> Exercise brief:
Only one stretch of the data should be retyped: the lines from the line containing "Video frames at" through the line containing "[0:10.71-0:13.36]". Keep pictures out of it.

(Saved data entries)
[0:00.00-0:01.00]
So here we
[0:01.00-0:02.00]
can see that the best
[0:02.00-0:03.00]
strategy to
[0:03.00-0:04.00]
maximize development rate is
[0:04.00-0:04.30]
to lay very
--
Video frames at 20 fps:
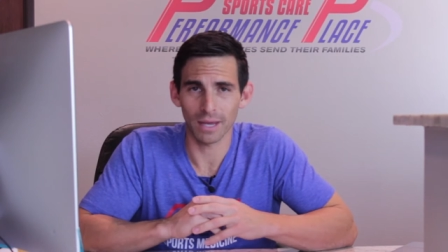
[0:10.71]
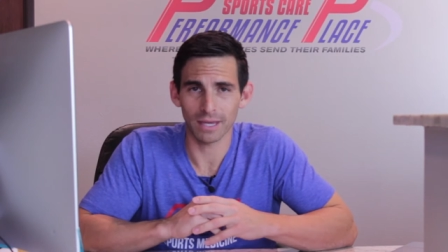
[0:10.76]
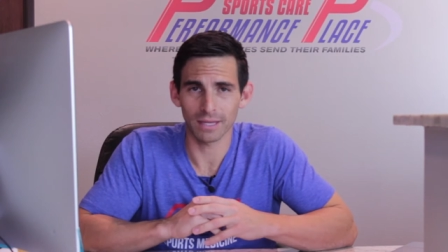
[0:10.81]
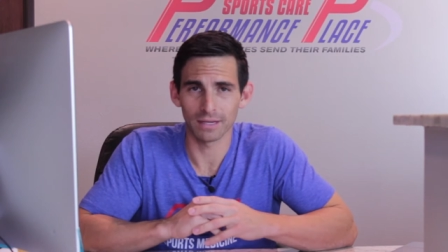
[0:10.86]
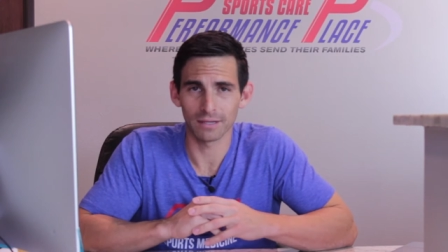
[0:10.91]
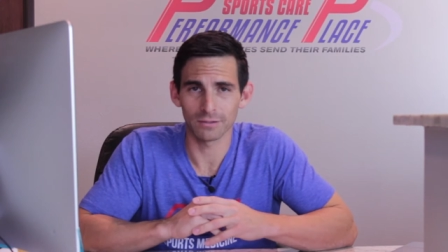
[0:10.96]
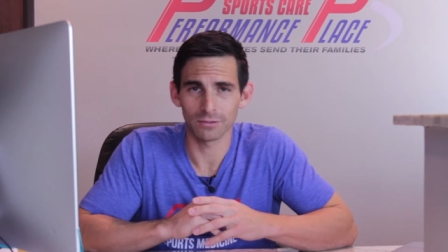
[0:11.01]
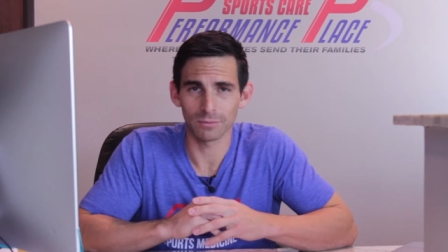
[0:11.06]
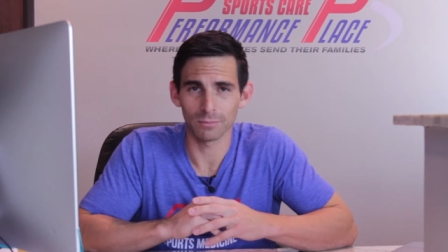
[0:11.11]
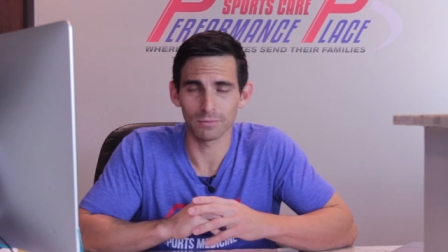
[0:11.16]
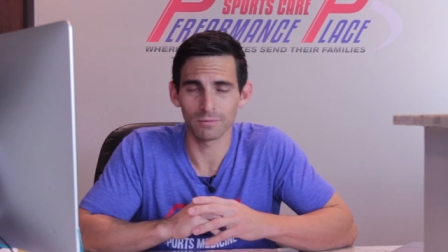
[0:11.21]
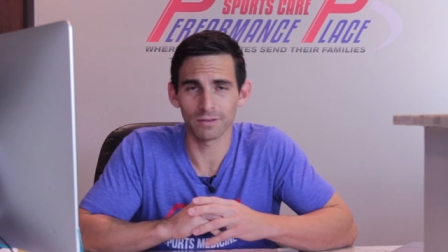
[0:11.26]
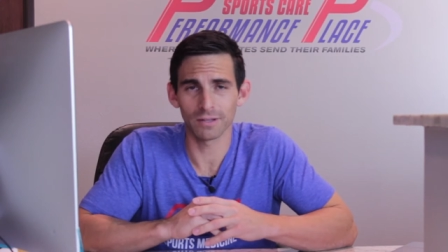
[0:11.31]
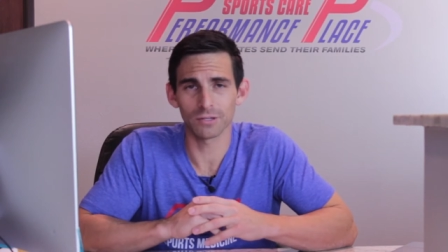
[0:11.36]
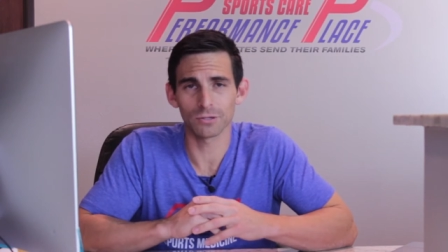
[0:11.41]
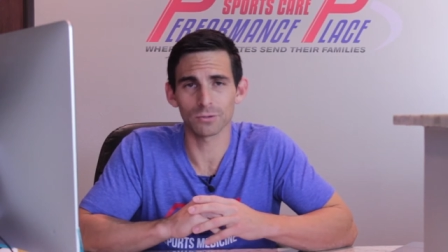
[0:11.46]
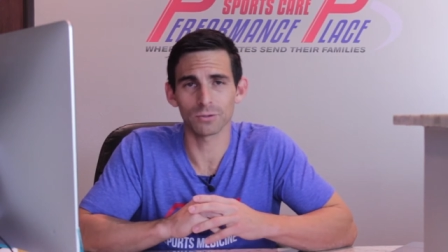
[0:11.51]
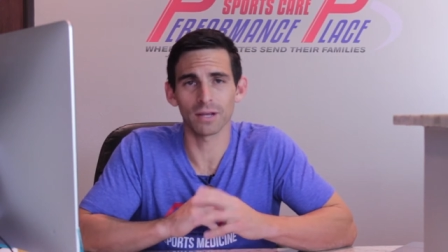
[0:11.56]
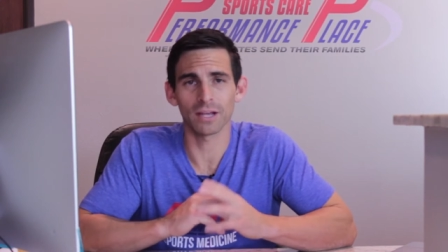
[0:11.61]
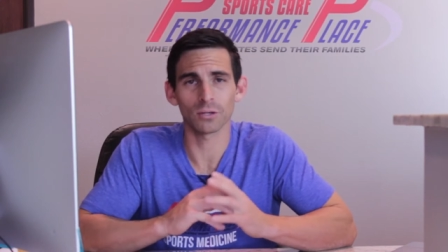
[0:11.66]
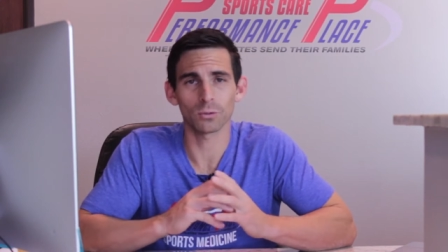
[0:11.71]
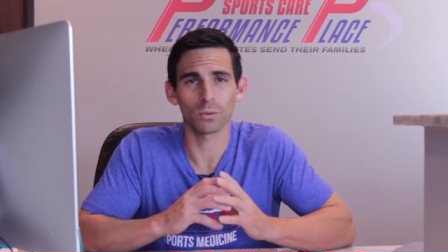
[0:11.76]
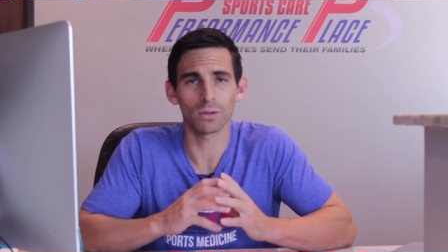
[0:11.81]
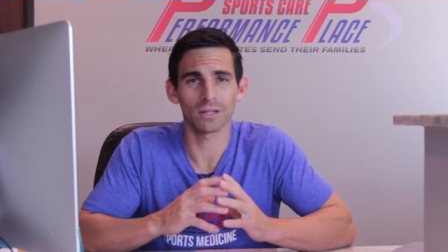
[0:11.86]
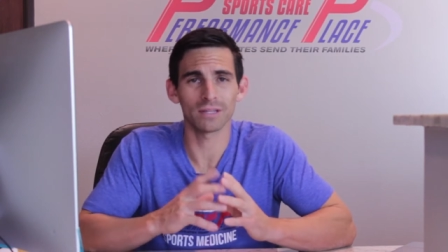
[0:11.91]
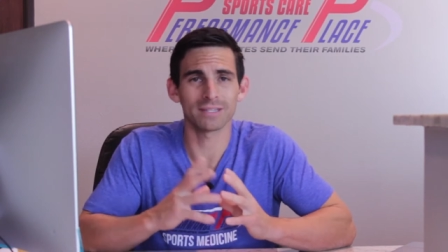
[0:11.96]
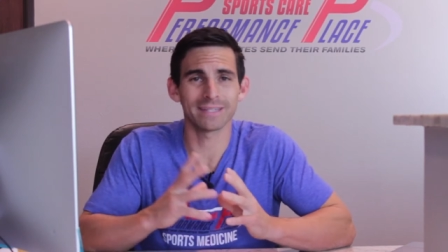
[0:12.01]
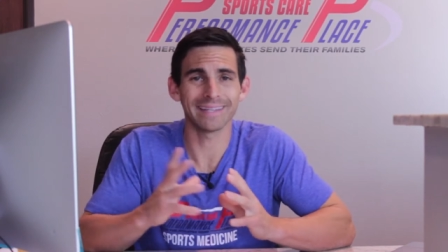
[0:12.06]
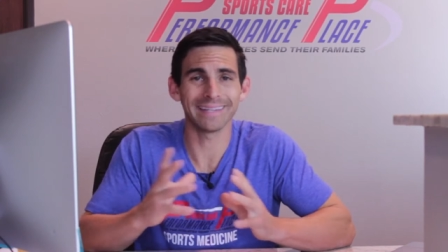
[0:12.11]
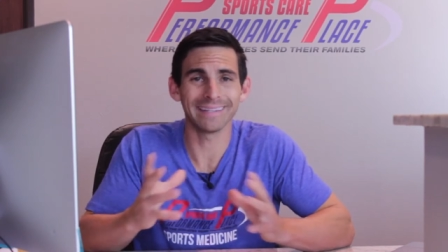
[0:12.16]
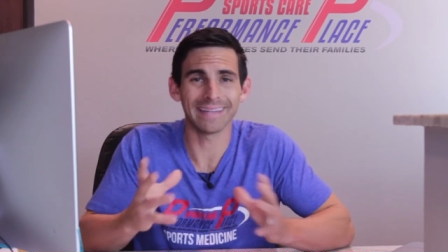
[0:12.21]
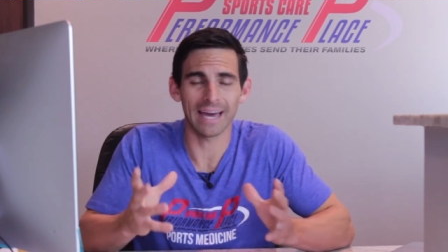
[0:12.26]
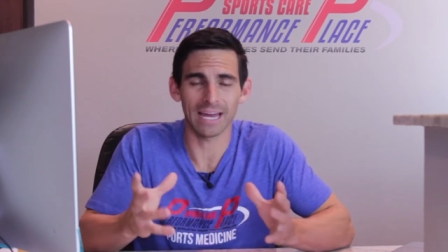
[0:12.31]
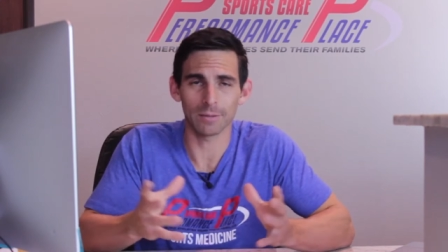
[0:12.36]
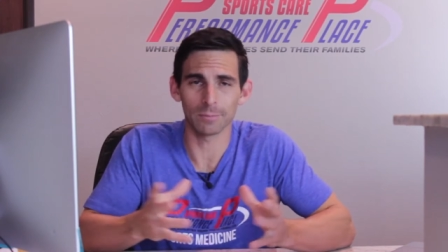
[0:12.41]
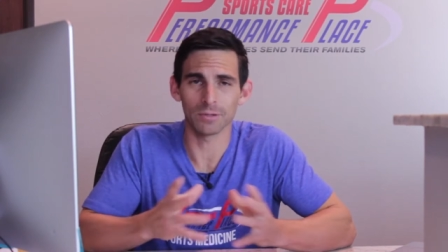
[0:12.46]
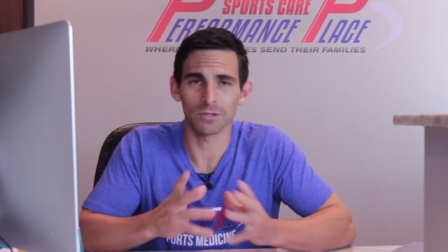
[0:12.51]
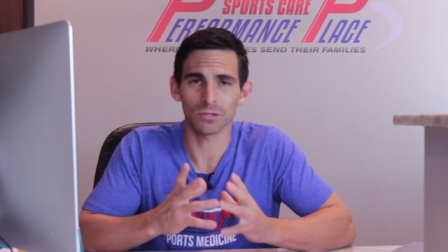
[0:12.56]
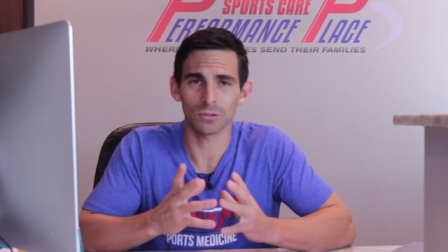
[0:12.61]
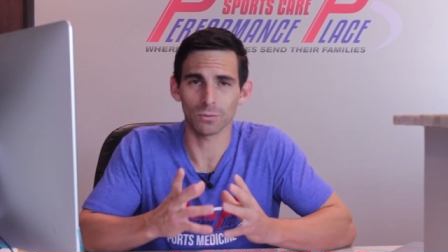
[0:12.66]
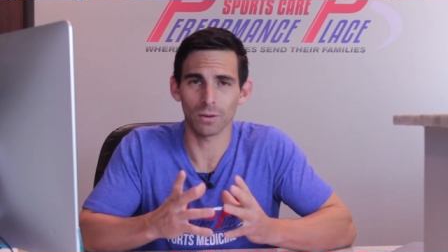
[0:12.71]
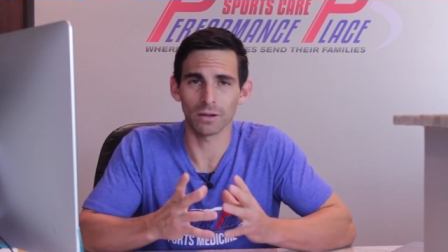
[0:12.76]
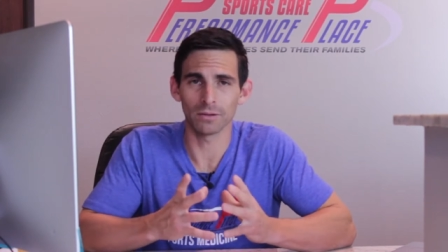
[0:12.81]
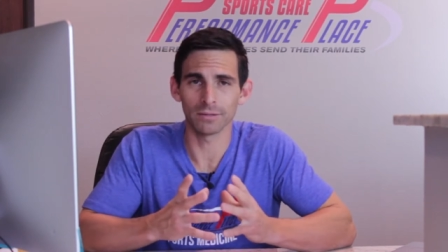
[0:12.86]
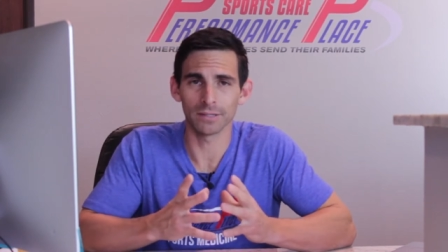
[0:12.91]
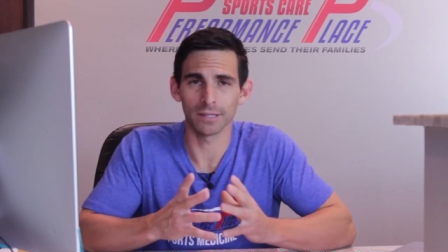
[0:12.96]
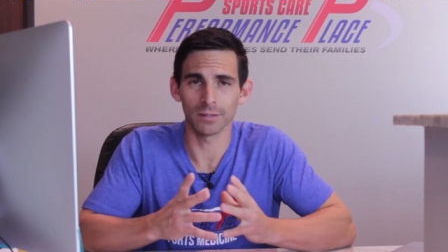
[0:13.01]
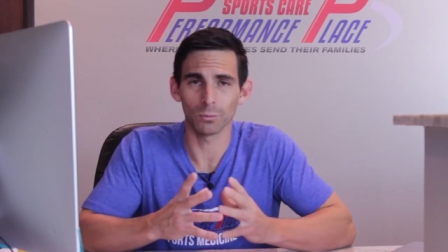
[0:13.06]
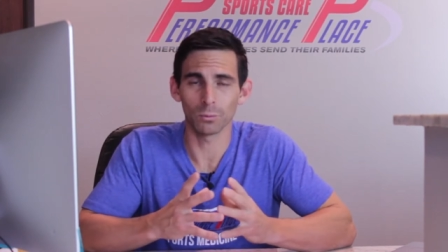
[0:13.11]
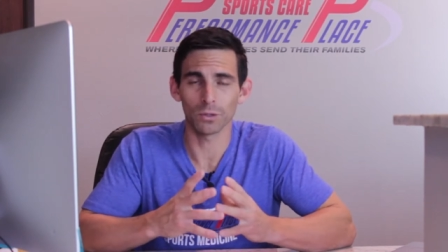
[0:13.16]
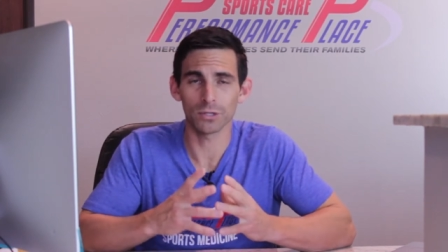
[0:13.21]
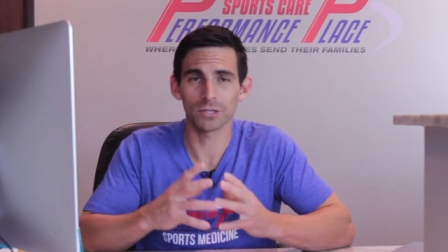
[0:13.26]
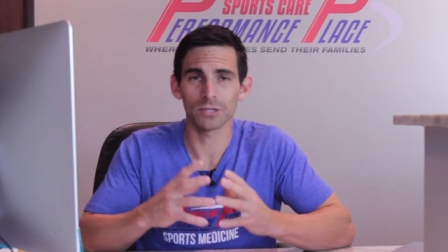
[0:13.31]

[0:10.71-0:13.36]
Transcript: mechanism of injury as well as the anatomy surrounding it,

> Solved problem:
Video frames at 20 fps:
[0:10.71]
[0:10.76]
[0:10.81]
[0:10.86]
[0:10.91]
[0:10.96]
[0:11.01]
[0:11.06]
[0:11.11]
[0:11.16]
[0:11.21]
[0:11.26]
[0:11.31]
[0:11.36]
[0:11.41]
[0:11.46]
[0:11.51]
[0:11.56]
[0:11.61]
[0:11.66]
[0:11.71]
[0:11.76]
[0:11.81]
[0:11.86]
[0:11.91]
[0:11.96]
[0:12.01]
[0:12.06]
[0:12.11]
[0:12.16]
[0:12.21]
[0:12.26]
[0:12.31]
[0:12.36]
[0:12.41]
[0:12.46]
[0:12.51]
[0:12.56]
[0:12.61]
[0:12.66]
[0:12.71]
[0:12.76]
[0:12.81]
[0:12.86]
[0:12.91]
[0:12.96]
[0:13.01]
[0:13.06]
[0:13.11]
[0:13.16]
[0:13.21]
[0:13.26]
[0:13.31]

[0:10.71-0:13.36]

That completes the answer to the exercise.